[<prev] [next>] [<thread-prev] [thread-next>] [day] [month] [year] [list]
Message-ID: <20110324161446.GA32068@elte.hu>
Date: Thu, 24 Mar 2011 17:14:46 +0100
From: Ingo Molnar <mingo@...e.hu>
To: Pekka Enberg <penberg@...nel.org>
Cc: torvalds@...ux-foundation.org, cl@...ux-foundation.org,
akpm@...ux-foundation.org, tj@...nel.org, npiggin@...nel.dk,
rientjes@...gle.com, linux-kernel@...r.kernel.org,
linux-mm@...ck.org
Subject: Re: [GIT PULL] SLAB changes for v2.6.39-rc1
* Ingo Molnar <mingo@...e.hu> wrote:
> Caused by:
>
> | 8a5ec0ba42c4919e2d8f4c3138cc8b987fdb0b79 is the first bad commit
> | commit 8a5ec0ba42c4919e2d8f4c3138cc8b987fdb0b79
> | Author: Christoph Lameter <cl@...ux.com>
> | Date: Fri Feb 25 11:38:54 2011 -0600
> |
> | Lockless (and preemptless) fastpaths for slub
>
> I'll try to revert these:
>
> 2fd66c517d5e: slub: Add missing irq restore for the OOM path
> a24c5a0ea902: slub: Dont define useless label in the !CONFIG_CMPXCHG_LOCAL case
> 8a5ec0ba42c4: Lockless (and preemptless) fastpaths for slub
The combo revert below solves the boot crash.
Thanks,
Ingo
------------------------------->
>From 1b322eee05a96e8395b62e04a3d1f10fb483c259 Mon Sep 17 00:00:00 2001
From: Ingo Molnar <mingo@...e.hu>
Date: Thu, 24 Mar 2011 17:03:51 +0100
Subject: [PATCH] Revert various slub patches
Revert "slub: Add missing irq restore for the OOM path"

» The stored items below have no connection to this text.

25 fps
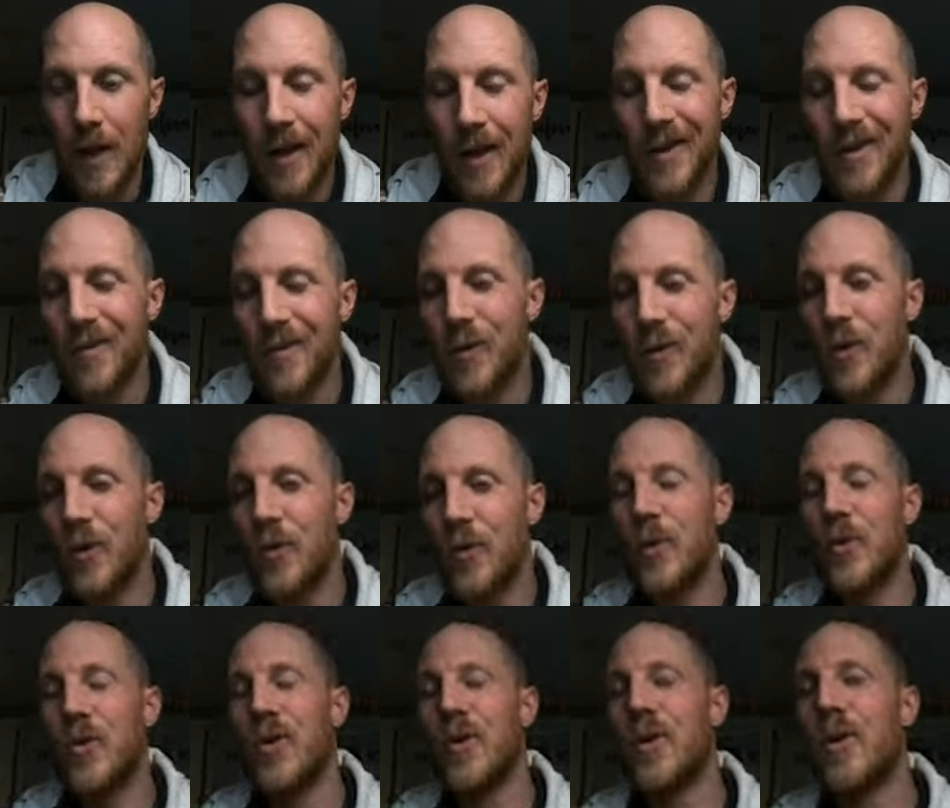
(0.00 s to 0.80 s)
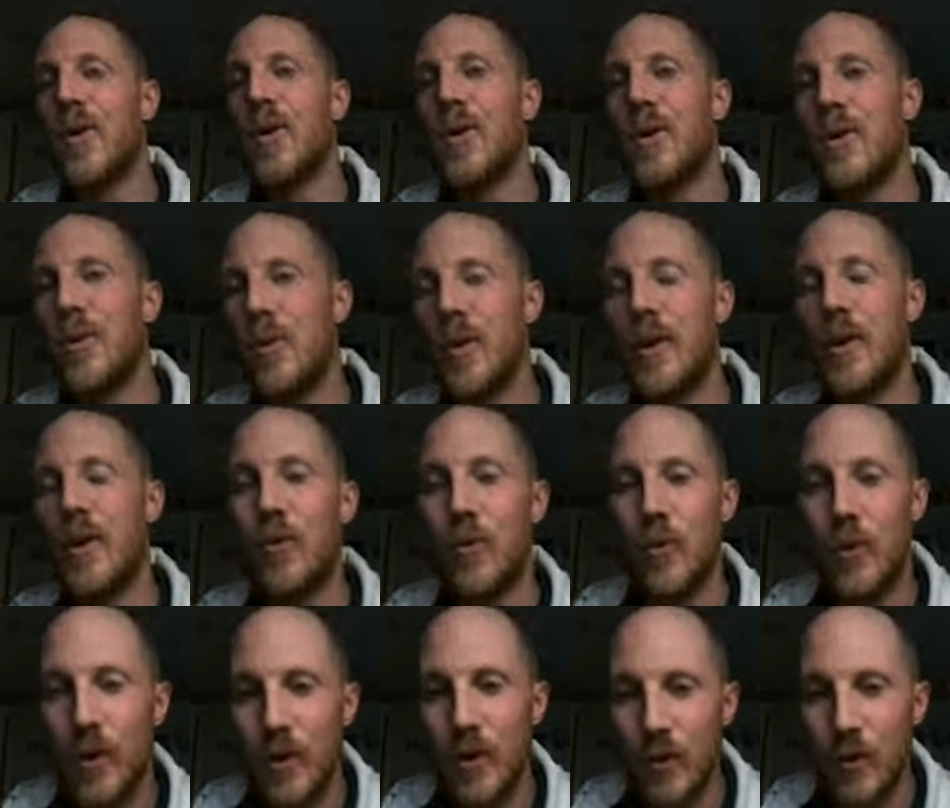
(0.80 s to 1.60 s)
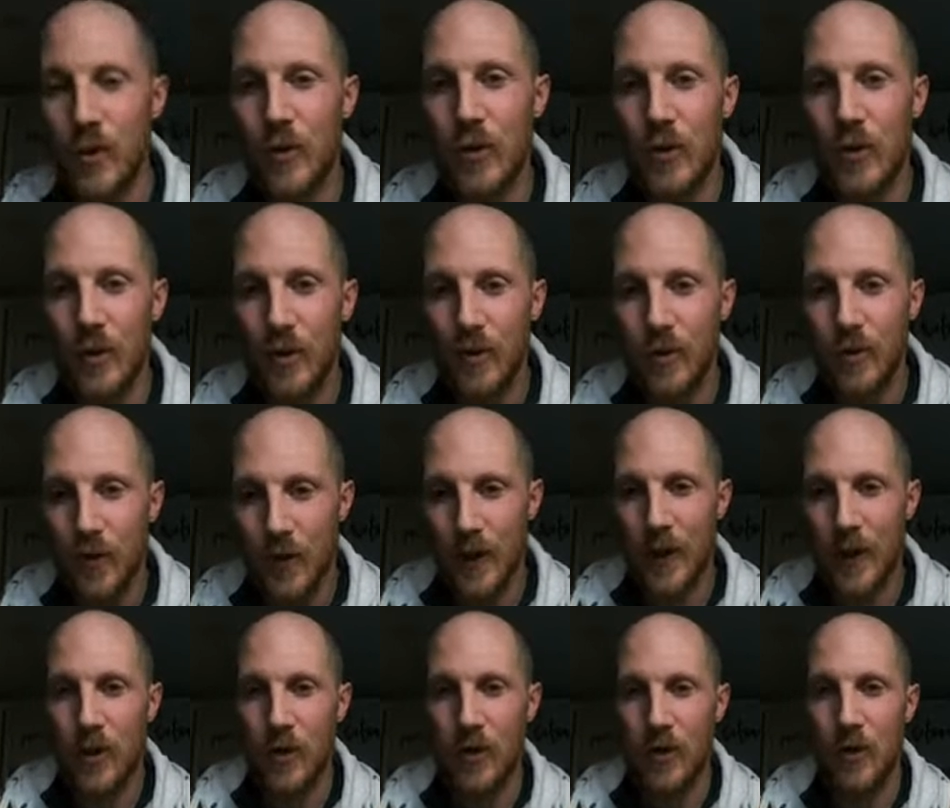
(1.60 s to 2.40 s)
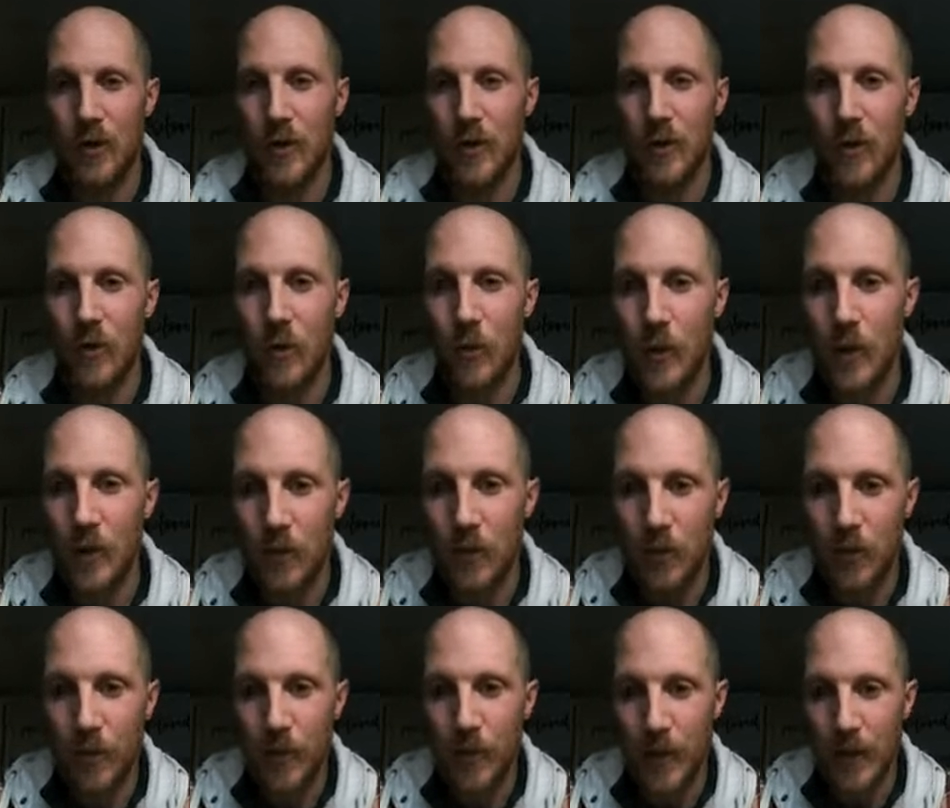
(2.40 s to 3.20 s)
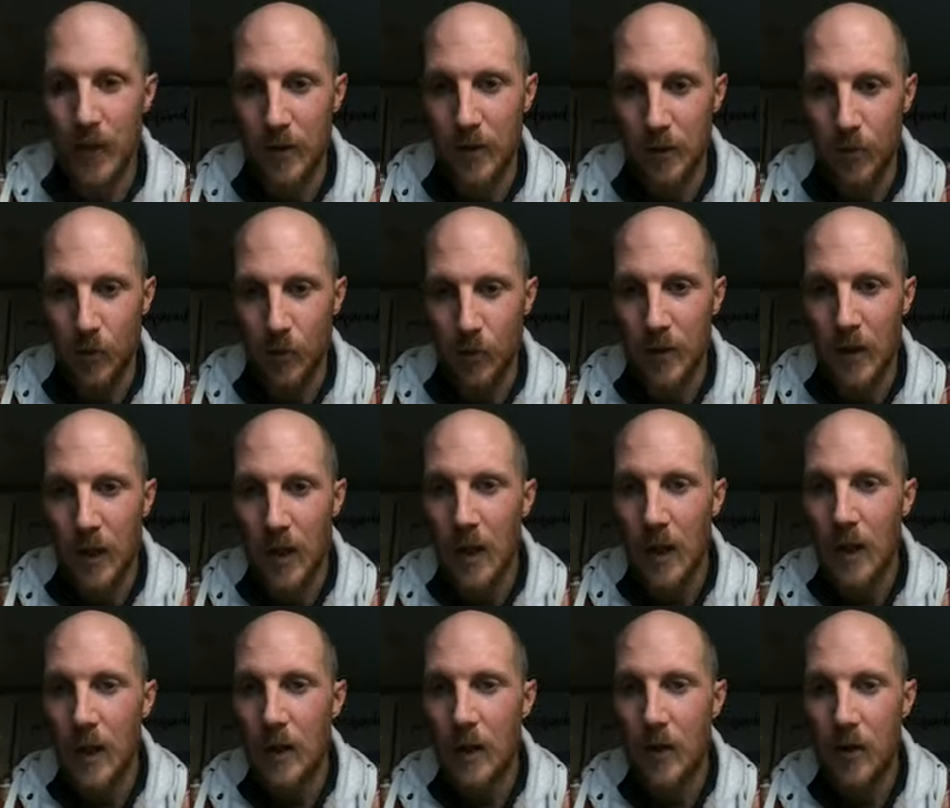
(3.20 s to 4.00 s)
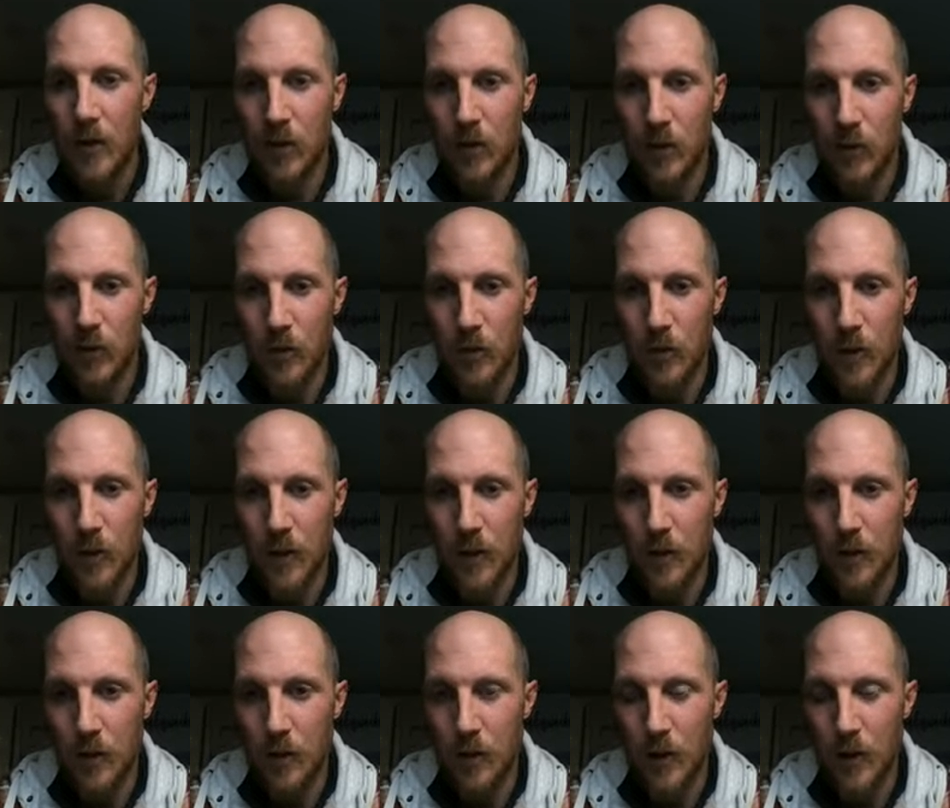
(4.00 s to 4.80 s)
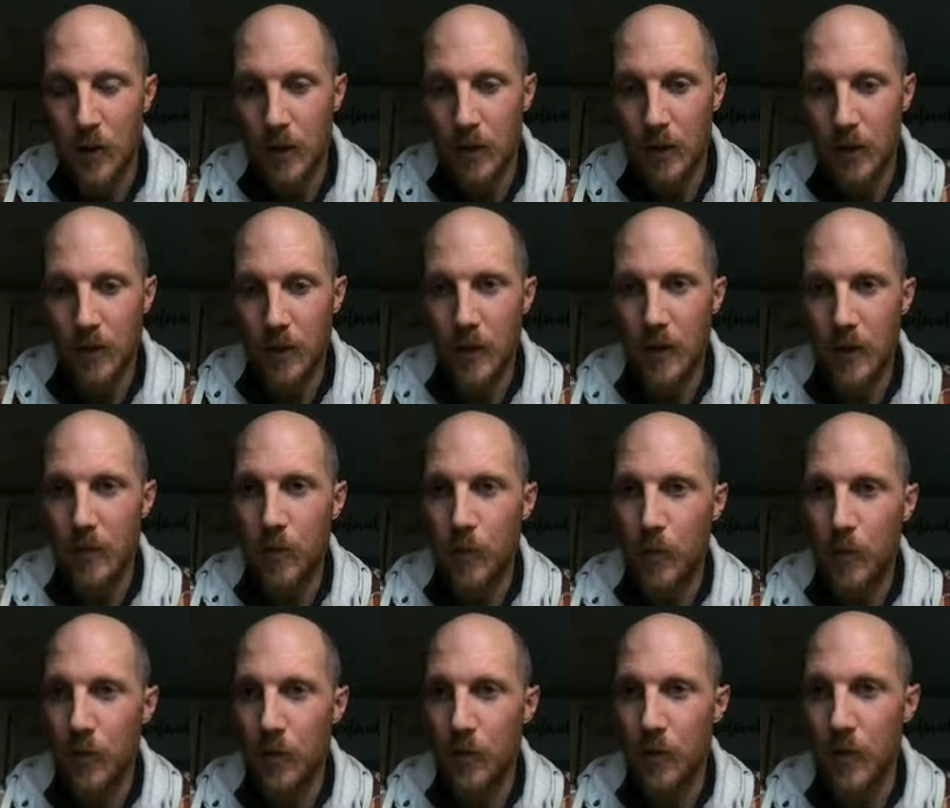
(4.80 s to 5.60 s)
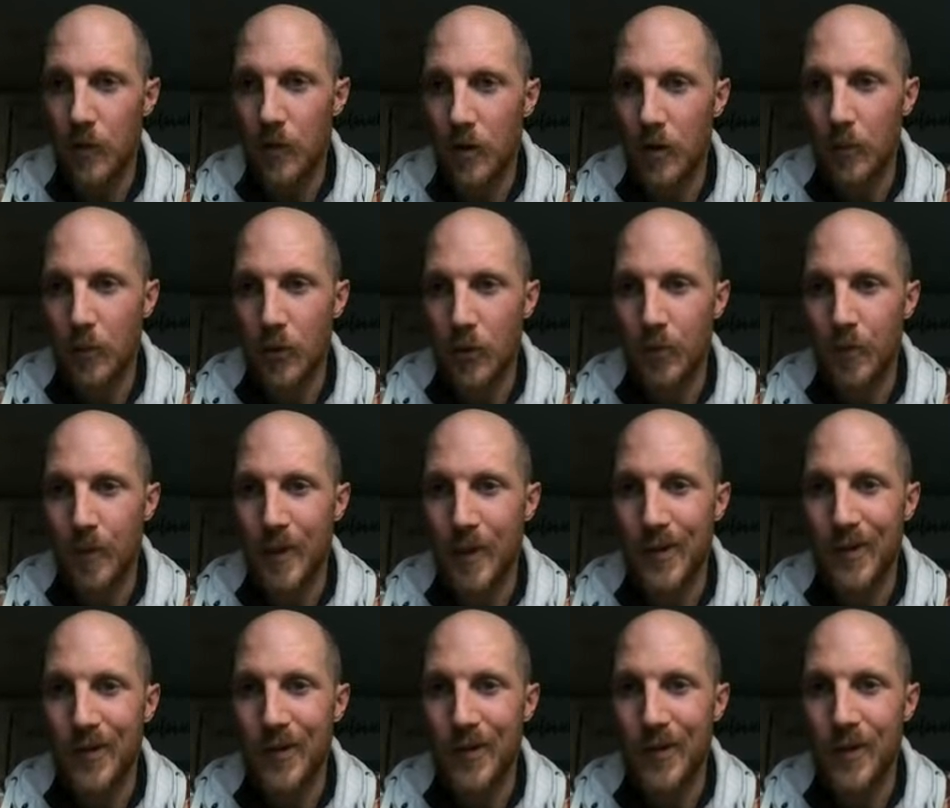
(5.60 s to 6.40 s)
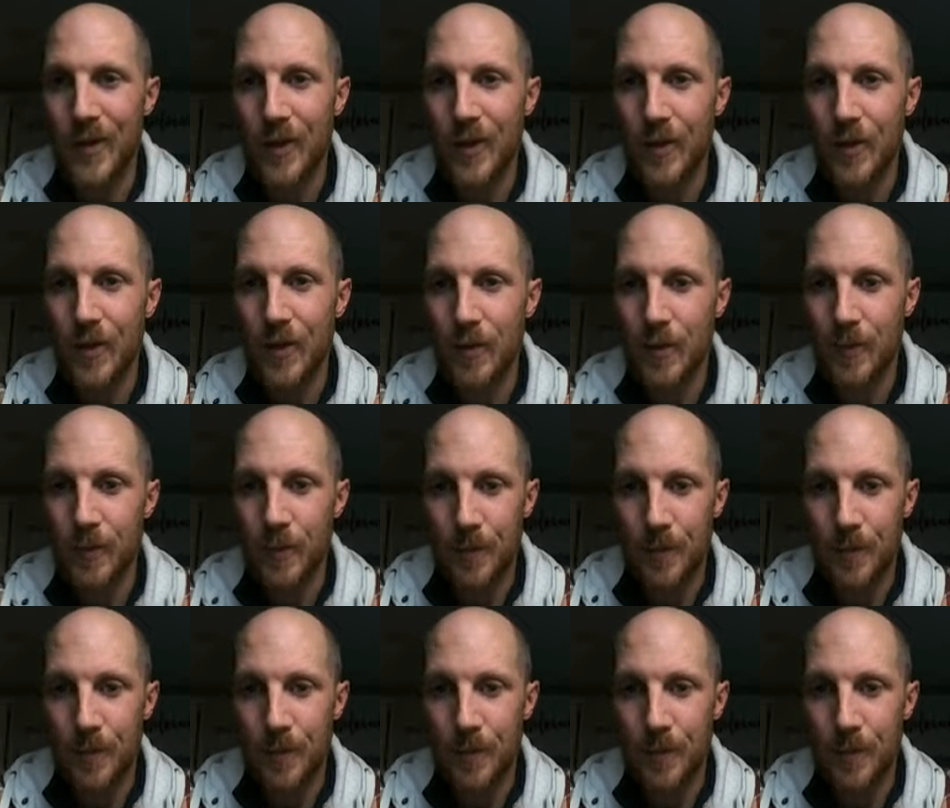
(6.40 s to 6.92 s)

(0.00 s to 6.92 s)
And of course, we should always reduce our fractions whenever possible. So I know I can divide both of these numbers by 6.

This reverts commit 2fd66c517d5e98de2528d86e0e62f5069ff99f59.
Revert "slub: Dont define useless label in the !CONFIG_CMPXCHG_LOCAL case"
This reverts commit a24c5a0ea902bcda348f086bd909cc2d6e305bf8.
Revert "slub,rcu: don't assume the size of struct rcu_head"
This reverts commit da9a638c6f8fc0633fa94a334f1c053f5e307177.
Revert "slub: Add statistics for this_cmpxchg_double failures"
This reverts commit 4fdccdfbb4652a7bbac8adbce7449eb093775118.
Revert "Lockless (and preemptless) fastpaths for slub"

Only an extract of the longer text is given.